▶
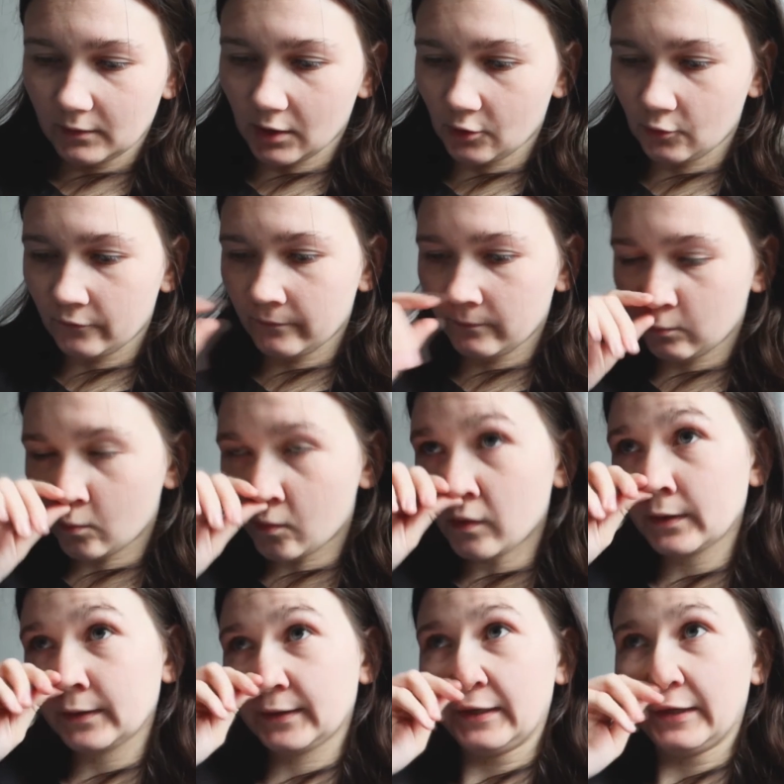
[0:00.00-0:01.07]
oh
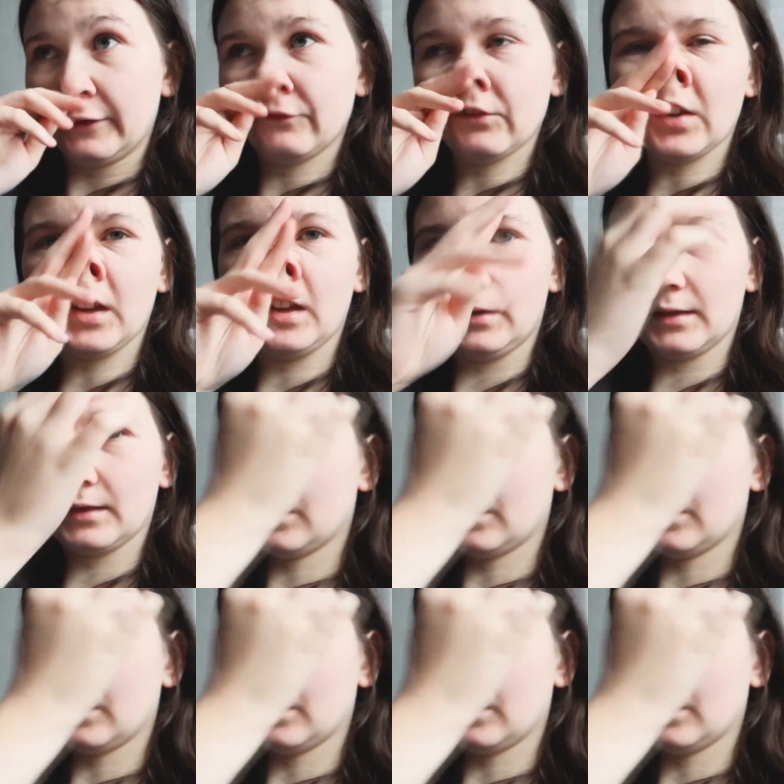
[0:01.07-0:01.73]
one and everything.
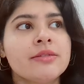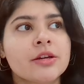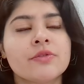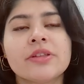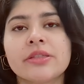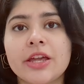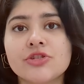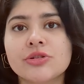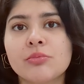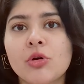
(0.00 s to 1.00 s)
service
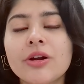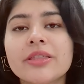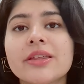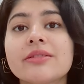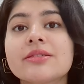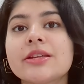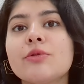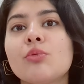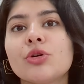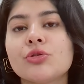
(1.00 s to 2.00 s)
agent bot, they
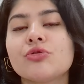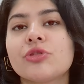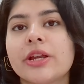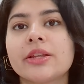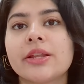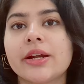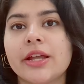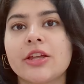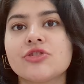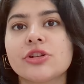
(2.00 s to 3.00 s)
still want to train that
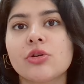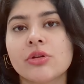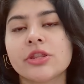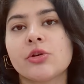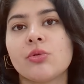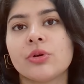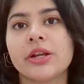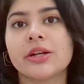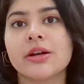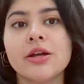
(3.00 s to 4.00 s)
agent on their own
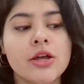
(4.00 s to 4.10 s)
data.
◀
* What you have to do *
Without any of the pictures, reproduce the listing above exactly.

* Output for this exercise *
[0:00.00-0:01.07]
oh
[0:01.07-0:01.73]
one and everything.
(0.00 s to 1.00 s)
service
(1.00 s to 2.00 s)
agent bot, they
(2.00 s to 3.00 s)
still want to train that
(3.00 s to 4.00 s)
agent on their own
(4.00 s to 4.10 s)
data.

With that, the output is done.